A mi hermano, que se ha pasado a la bicicleta estática
Si hace unos días alguien reclamaba o recordaba o reivindicaba, con toda la fuerza con la que puede hacerlo la persona singular, la vuelta a la cultura del contacto y de fuegos existenciales que antaño generaban comunidades de hombres y mujeres, ahora, con la nueva política confinada, y constreñida, aquella llamada a la libertad resulta absurda o de otro tiempo. ¿A quién se le ocurriría volver a la cercanía y la proximidad cuando el globo mismo es un repelente existencial y ya hay pinchos que nos separan? ¿Acaso no estamos ya con respiradores artificiales aspirando el aire que nos dicen y espirando el que nos dejan? ¿Acaso no parecemos ya ratas en un mundo de cepos y trampas? ¿Acaso el aire limpiado no es también artificial? ¿Acaso hay fuego que alumbre las vidas conectadas? ¿Acaso no nos fue ya robado el derecho al arropo y a la intemperie?
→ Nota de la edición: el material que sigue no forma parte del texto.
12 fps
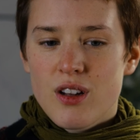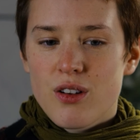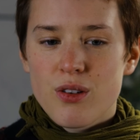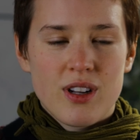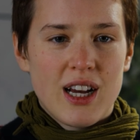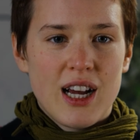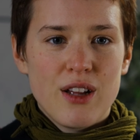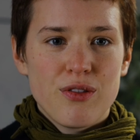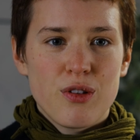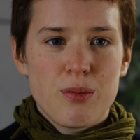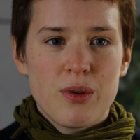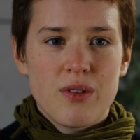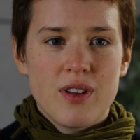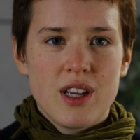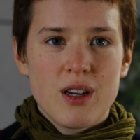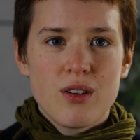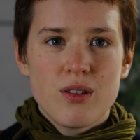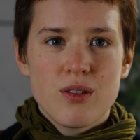total viel
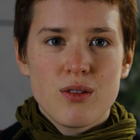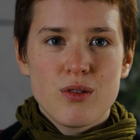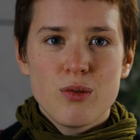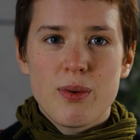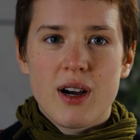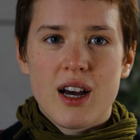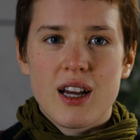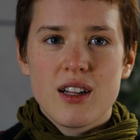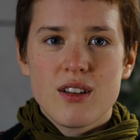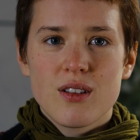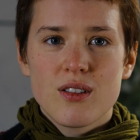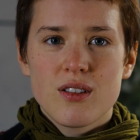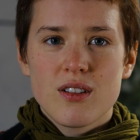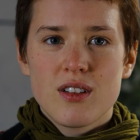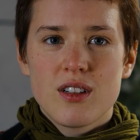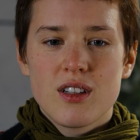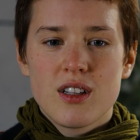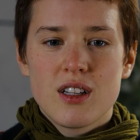Bewegung, Überreizung.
Si hace unos días todavía era posible la llamada al fuego y al bosque, ahora serán la llama y el bosque los que tendrán que acudir a nuestra busca.
Aquí y ahora, a las 0:00 horas, en la noche, en medio de ningún sitio, cuando todavía puedo pensar y miro a mi alrededor, como apestados unos de otros, teniendo que asaltar los balcones para decirnos buenas noches y no pudiendo despedir a los difuntos como dios manda, me pregunto si esto no se nos está yendo de las manos, a los unos por demasiadas visiones, a los otros por demasiado obedientes. Y me lo pregunto cuando el cierzo de Zaragoza, que yo lo veía más allá del Moncayo, también me trae el todos a una mientras aplausos televisados replican en los balcones. ¿Seré el último hombre en medio de la noche? ¿Seré el último hombre que todavía respira? ¿Podré al menos abrazar la Luna? Decía Descartes mientras veía quemarse la cera que si pensaba era porque existía, pero quizá sea el momento de no pensar tanto y meter la mano en el fuego para ver si es la propia la que se quema. Porque de esto va la cosa, de no dejar que nos roben lo que, al menos una vez, fuimos.